Yield 8 servings (serving size: 1 chicken breast half, about 1/3 cup vegetables, and 1/2 cup rice)
"I like to serve this with chicken, eggplant and tomato curry dish with rice, and sometimes I sprinkle some extra crushed red pepper over the top to give it a little heat. It's a delicious, hearty, and satisfying meal.
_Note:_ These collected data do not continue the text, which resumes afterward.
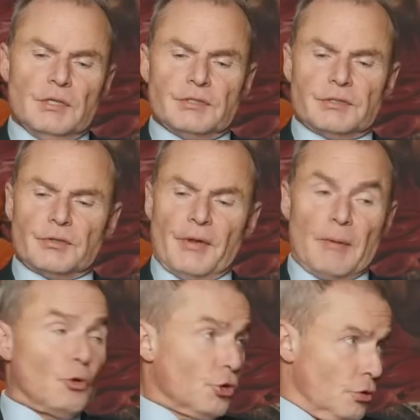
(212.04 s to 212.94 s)
Did on
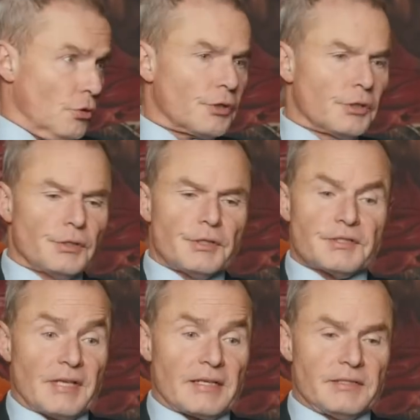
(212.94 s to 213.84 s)
that monologue uh,
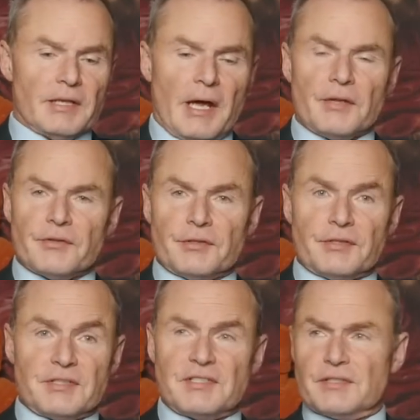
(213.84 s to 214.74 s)
exactly that. That
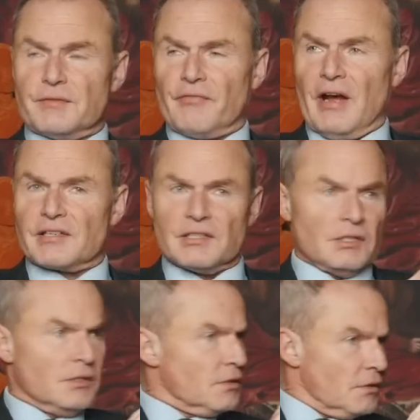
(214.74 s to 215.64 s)
this is in fact
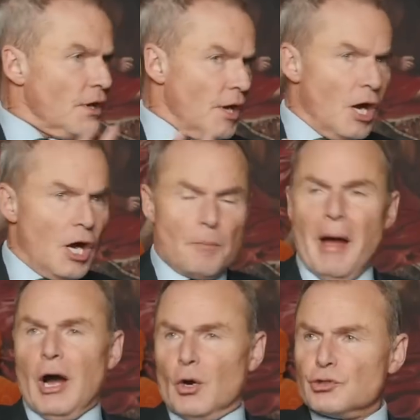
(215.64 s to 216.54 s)

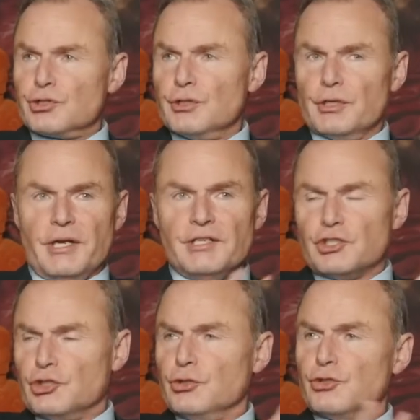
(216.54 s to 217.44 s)
about
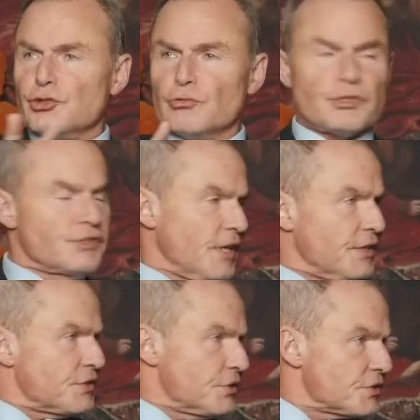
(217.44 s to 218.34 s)
institutional
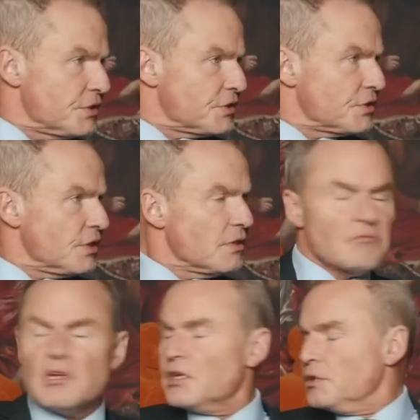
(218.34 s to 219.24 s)
consensus. Isn't mm. it?
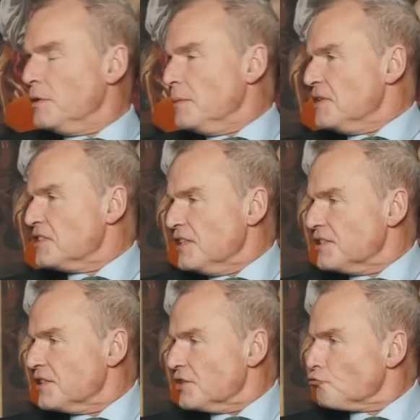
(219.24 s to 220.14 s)
The B B C
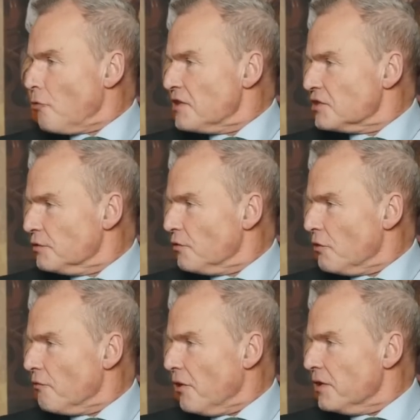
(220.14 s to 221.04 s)
sits right at the very
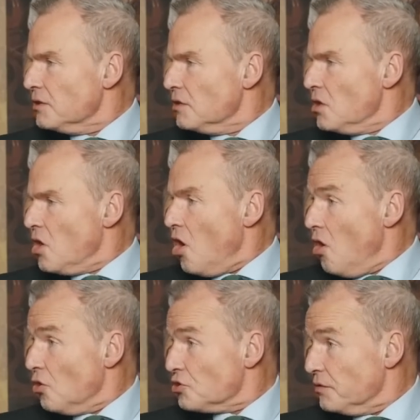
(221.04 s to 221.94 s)
very
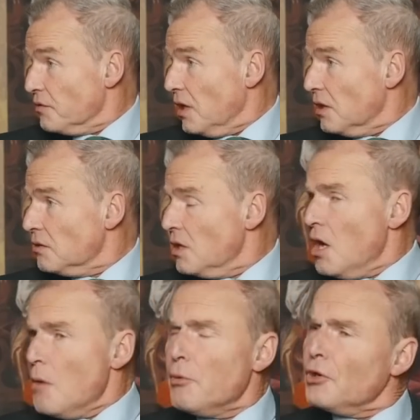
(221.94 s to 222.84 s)
heart of that. Yeah.
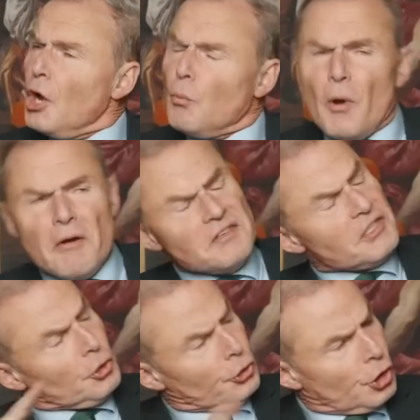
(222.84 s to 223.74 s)
But where is
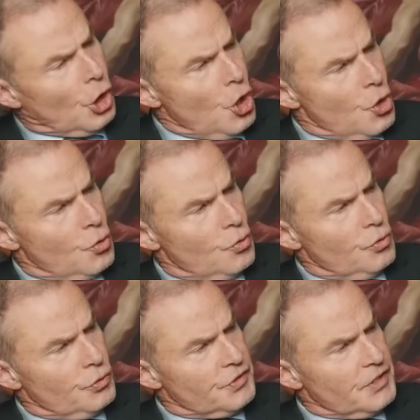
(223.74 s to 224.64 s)
it going to go?
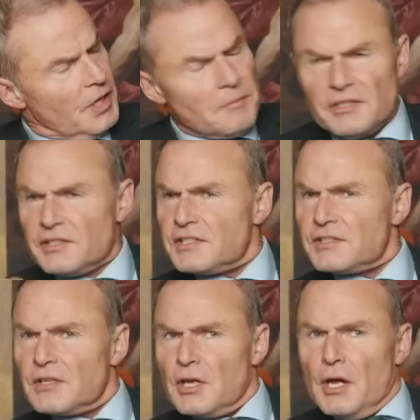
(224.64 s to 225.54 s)
You see, I mean, this
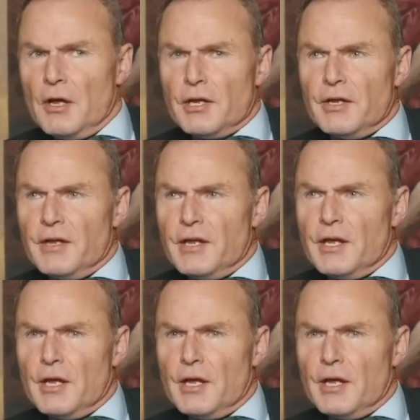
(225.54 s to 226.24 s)
is it.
I enjoy how easy it is to prepare." CL Reader

Ingredients

  • 1 tablespoon curry powder
  • 1 teaspoon salt
  • 1 teaspoon paprika
  • 8 (4-ounce) skinless, boneless chicken breast halves
  • 3 teaspoons olive oil, divided
  • 5 cups coarsely chopped eggplant (about 1 pound)
  • 1 2/3 cups thinly sliced onion
  • 1 1/2 cups (1/4-inch-thick) slices green bell pepper
  • 3/4 cup tomato juice
  • 1 teaspoon crushed red pepper
  • 1 garlic clove, minced
  • 4 cups hot cooked rice

Nutrition Information

  • calories 310
  • caloriesfromfat 11 %
  • fat 3.8 g
  • satfat 0.7 g
  • monofat 1.8 g
  • polyfat 0.7 g
  • protein 30.3 g
  • carbohydrate 37.3 g
  • fiber 3.1 g
  • cholesterol 66 mg
  • iron 1.8 mg
  • sodium 451 mg
  • calcium 41 mg

How to Make It

  1. Combine curry powder, salt, and paprika in a shallow dish. Dredge chicken breast in the curry mixture.

  2. Heat 1 1/2 teaspoons oil in a large nonstick skillet over medium heat. Add half of chicken; cook 5 minutes on each side or until browned. Remove chicken from pan. Repeat procedure with remaining 1 1/2 teaspoons oil and chicken.

  3. Add eggplant, onion, and bell pepper to pan; cook 3 minutes or until vegetables are crisp-tender, stirring frequently. Return chicken to pan. Add tomato juice, red pepper, and garlic; bring to a boil. Cover, reduce heat, and simmer 35 minutes or until chicken is done. Serve with rice.